---------- RECORDS FOR PROCESSING ----------

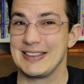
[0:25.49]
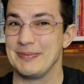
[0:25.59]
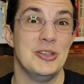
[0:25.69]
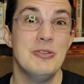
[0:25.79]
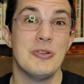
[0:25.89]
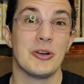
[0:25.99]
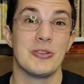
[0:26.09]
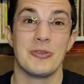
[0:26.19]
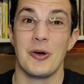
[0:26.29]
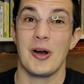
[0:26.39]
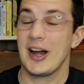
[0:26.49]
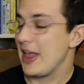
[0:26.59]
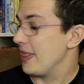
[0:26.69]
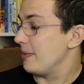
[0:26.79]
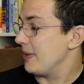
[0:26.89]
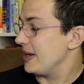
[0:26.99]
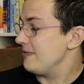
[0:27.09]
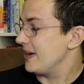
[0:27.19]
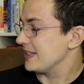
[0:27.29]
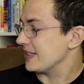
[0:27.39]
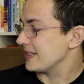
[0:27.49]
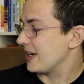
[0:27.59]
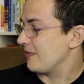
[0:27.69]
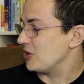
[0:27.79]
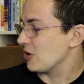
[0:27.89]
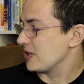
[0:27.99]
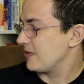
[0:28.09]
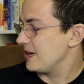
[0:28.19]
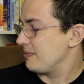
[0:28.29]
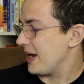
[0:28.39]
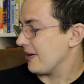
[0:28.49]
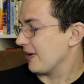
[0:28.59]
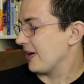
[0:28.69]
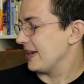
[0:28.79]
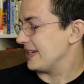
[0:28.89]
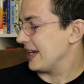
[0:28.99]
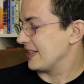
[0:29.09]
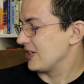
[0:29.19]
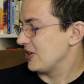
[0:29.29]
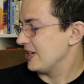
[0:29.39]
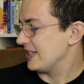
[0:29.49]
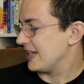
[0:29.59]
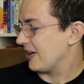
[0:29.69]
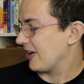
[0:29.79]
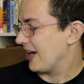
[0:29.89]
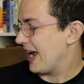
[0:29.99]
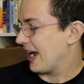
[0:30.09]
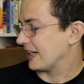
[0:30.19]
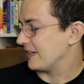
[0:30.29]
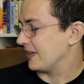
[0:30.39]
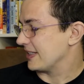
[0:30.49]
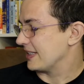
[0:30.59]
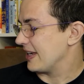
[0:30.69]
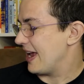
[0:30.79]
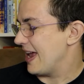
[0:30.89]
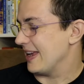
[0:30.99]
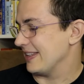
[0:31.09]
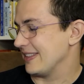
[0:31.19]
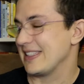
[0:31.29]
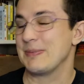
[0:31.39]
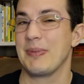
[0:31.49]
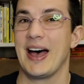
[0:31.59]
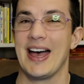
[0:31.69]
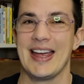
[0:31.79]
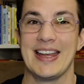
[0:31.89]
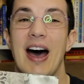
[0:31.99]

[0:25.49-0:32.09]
You voted for The Many Faces of Josephine Baker, dancer, singer, activist, and Spy.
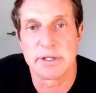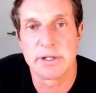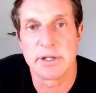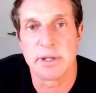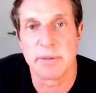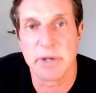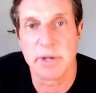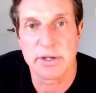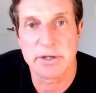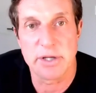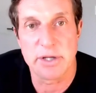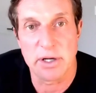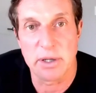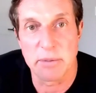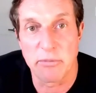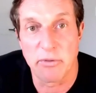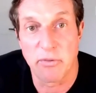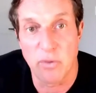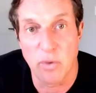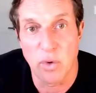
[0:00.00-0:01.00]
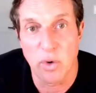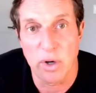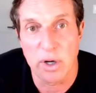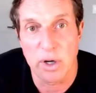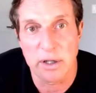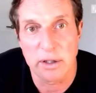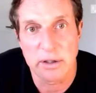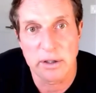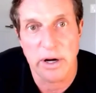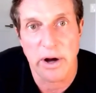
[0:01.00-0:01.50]
the military
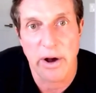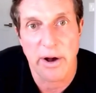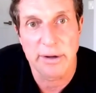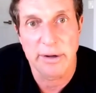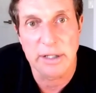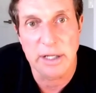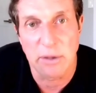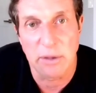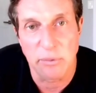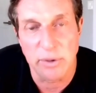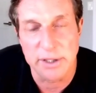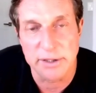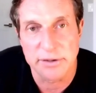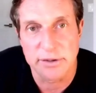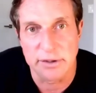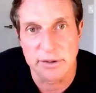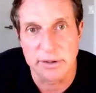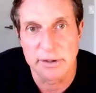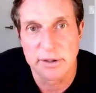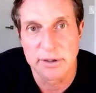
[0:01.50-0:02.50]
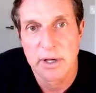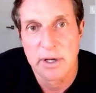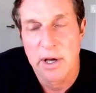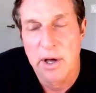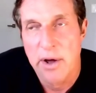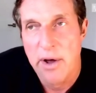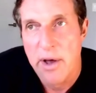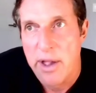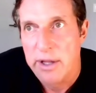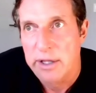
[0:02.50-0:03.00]
before I went to
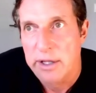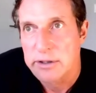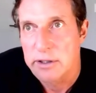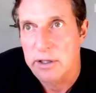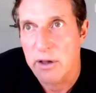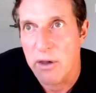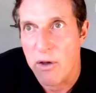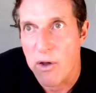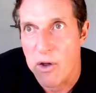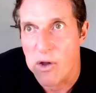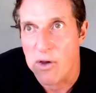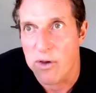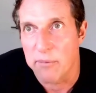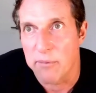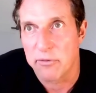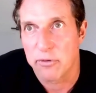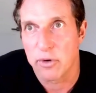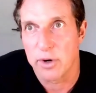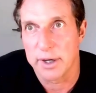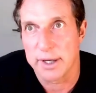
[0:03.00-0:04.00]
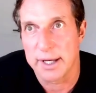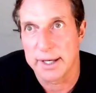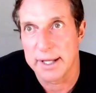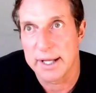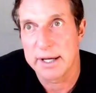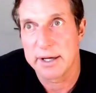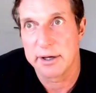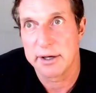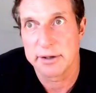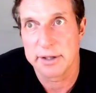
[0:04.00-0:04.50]
uh, before I got
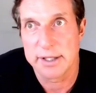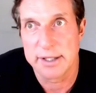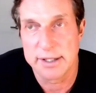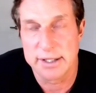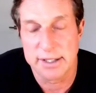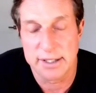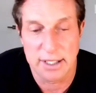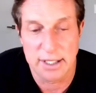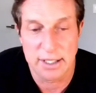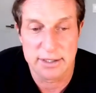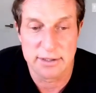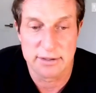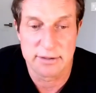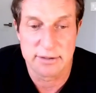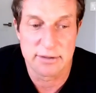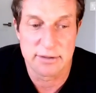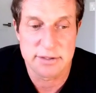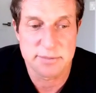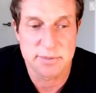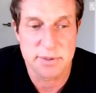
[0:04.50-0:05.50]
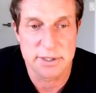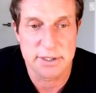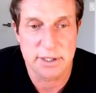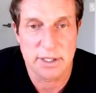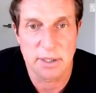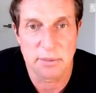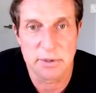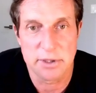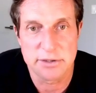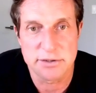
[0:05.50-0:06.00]
out, and then I'd spent a
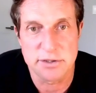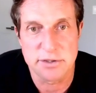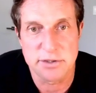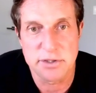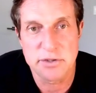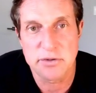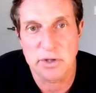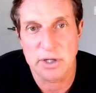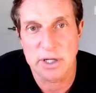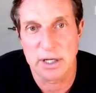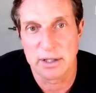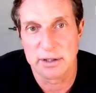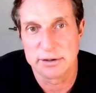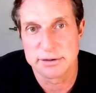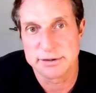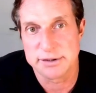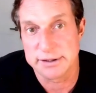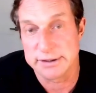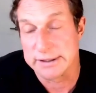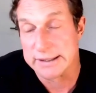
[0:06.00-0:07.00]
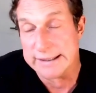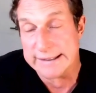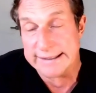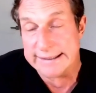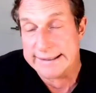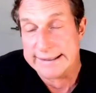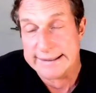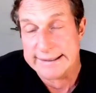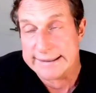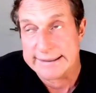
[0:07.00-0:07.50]
couple of years in junior college. Like,
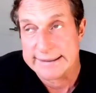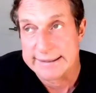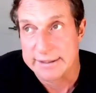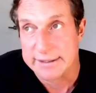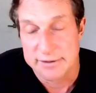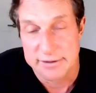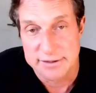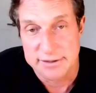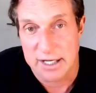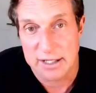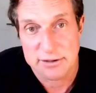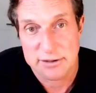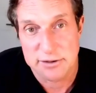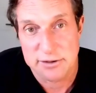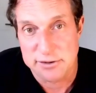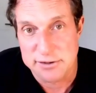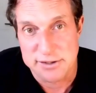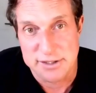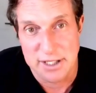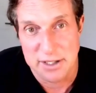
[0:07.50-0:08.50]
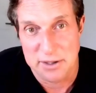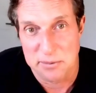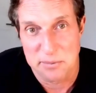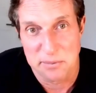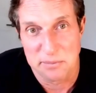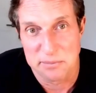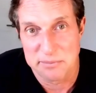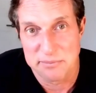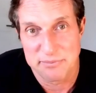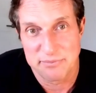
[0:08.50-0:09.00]
you know, the doctors there
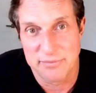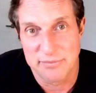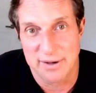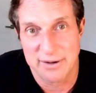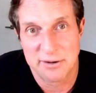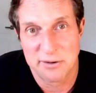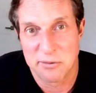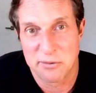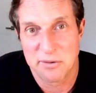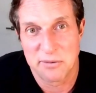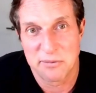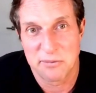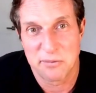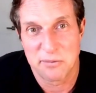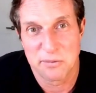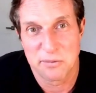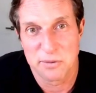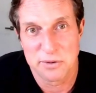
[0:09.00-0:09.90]
were,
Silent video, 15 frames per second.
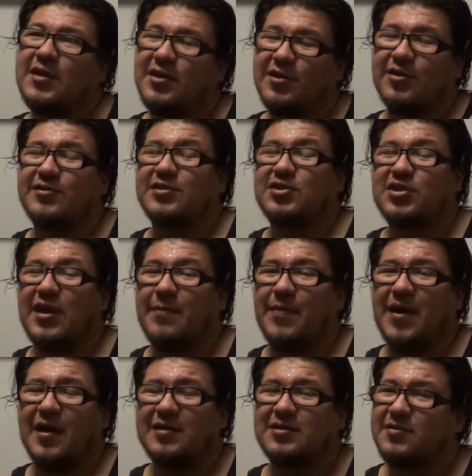go in this giant
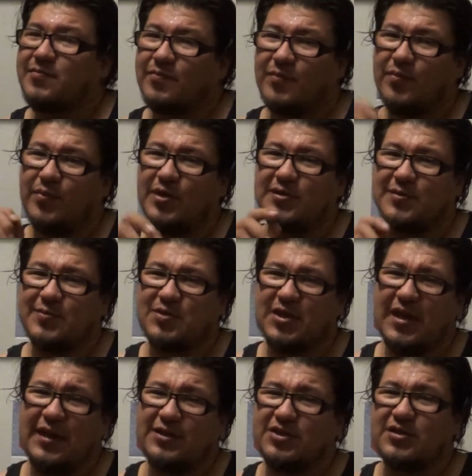box, put in some
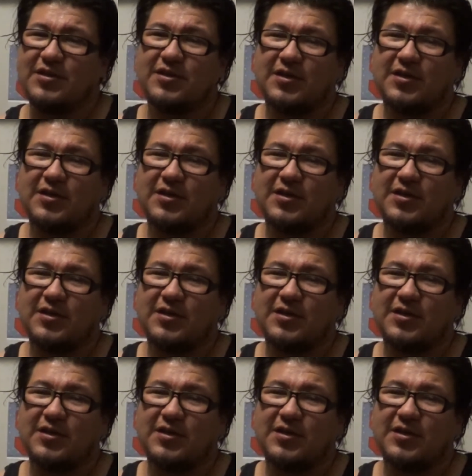change,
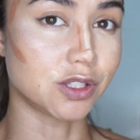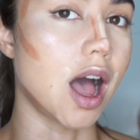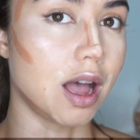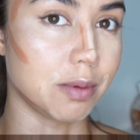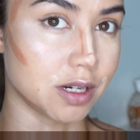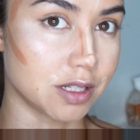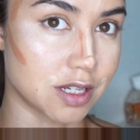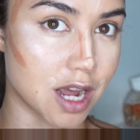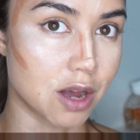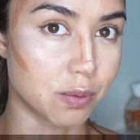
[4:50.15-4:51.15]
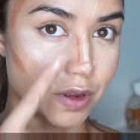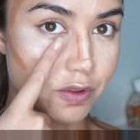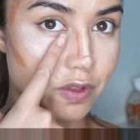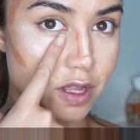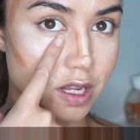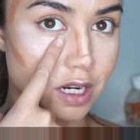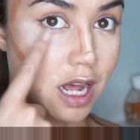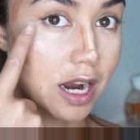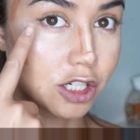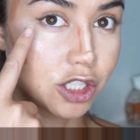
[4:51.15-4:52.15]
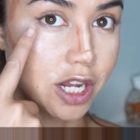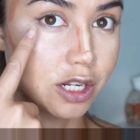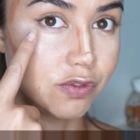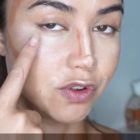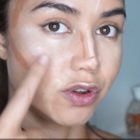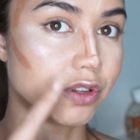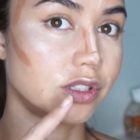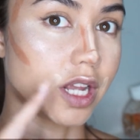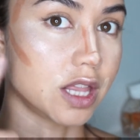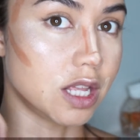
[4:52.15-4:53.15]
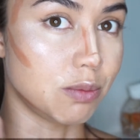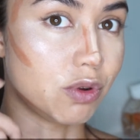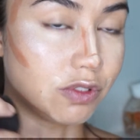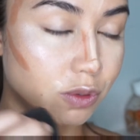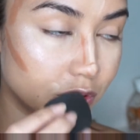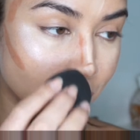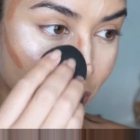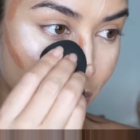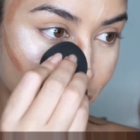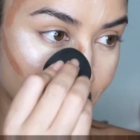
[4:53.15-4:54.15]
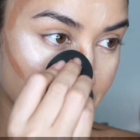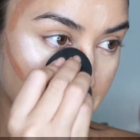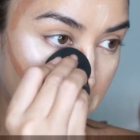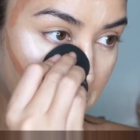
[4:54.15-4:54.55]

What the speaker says: So I'm going to start with the lighter shade first and then move towards the contour.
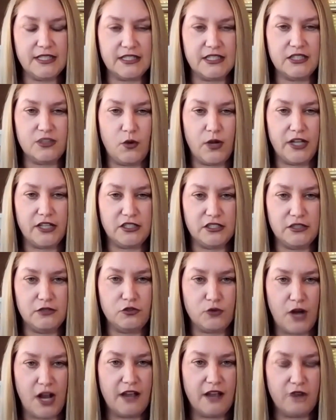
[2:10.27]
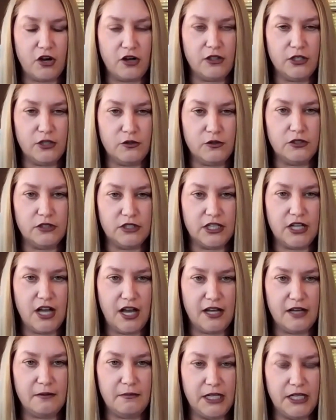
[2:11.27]
that's going to drive our local
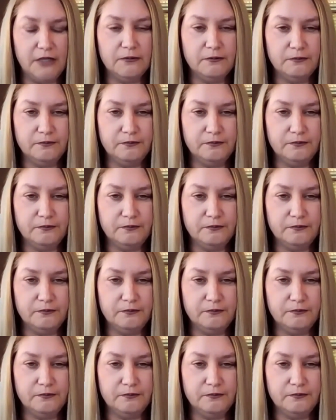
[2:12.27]
economy.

----------

**PROBLEM TO WORK ON:**
Leaving images out, please output every line of the data exactly.

**WRITTEN ANSWER:**
[0:25.49]
[0:25.59]
[0:25.69]
[0:25.79]
[0:25.89]
[0:25.99]
[0:26.09]
[0:26.19]
[0:26.29]
[0:26.39]
[0:26.49]
[0:26.59]
[0:26.69]
[0:26.79]
[0:26.89]
[0:26.99]
[0:27.09]
[0:27.19]
[0:27.29]
[0:27.39]
[0:27.49]
[0:27.59]
[0:27.69]
[0:27.79]
[0:27.89]
[0:27.99]
[0:28.09]
[0:28.19]
[0:28.29]
[0:28.39]
[0:28.49]
[0:28.59]
[0:28.69]
[0:28.79]
[0:28.89]
[0:28.99]
[0:29.09]
[0:29.19]
[0:29.29]
[0:29.39]
[0:29.49]
[0:29.59]
[0:29.69]
[0:29.79]
[0:29.89]
[0:29.99]
[0:30.09]
[0:30.19]
[0:30.29]
[0:30.39]
[0:30.49]
[0:30.59]
[0:30.69]
[0:30.79]
[0:30.89]
[0:30.99]
[0:31.09]
[0:31.19]
[0:31.29]
[0:31.39]
[0:31.49]
[0:31.59]
[0:31.69]
[0:31.79]
[0:31.89]
[0:31.99]

[0:25.49-0:32.09]
You voted for The Many Faces of Josephine Baker, dancer, singer, activist, and Spy.
[0:00.00-0:01.00]
[0:01.00-0:01.50]
the military
[0:01.50-0:02.50]
[0:02.50-0:03.00]
before I went to
[0:03.00-0:04.00]
[0:04.00-0:04.50]
uh, before I got
[0:04.50-0:05.50]
[0:05.50-0:06.00]
out, and then I'd spent a
[0:06.00-0:07.00]
[0:07.00-0:07.50]
couple of years in junior college. Like,
[0:07.50-0:08.50]
[0:08.50-0:09.00]
you know, the doctors there
[0:09.00-0:09.90]
were,
Silent video, 15 frames per second.
go in this giant
box, put in some
change,
[4:50.15-4:51.15]
[4:51.15-4:52.15]
[4:52.15-4:53.15]
[4:53.15-4:54.15]
[4:54.15-4:54.55]

What the speaker says: So I'm going to start with the lighter shade first and then move towards the contour.
[2:10.27]
[2:11.27]
that's going to drive our local
[2:12.27]
economy.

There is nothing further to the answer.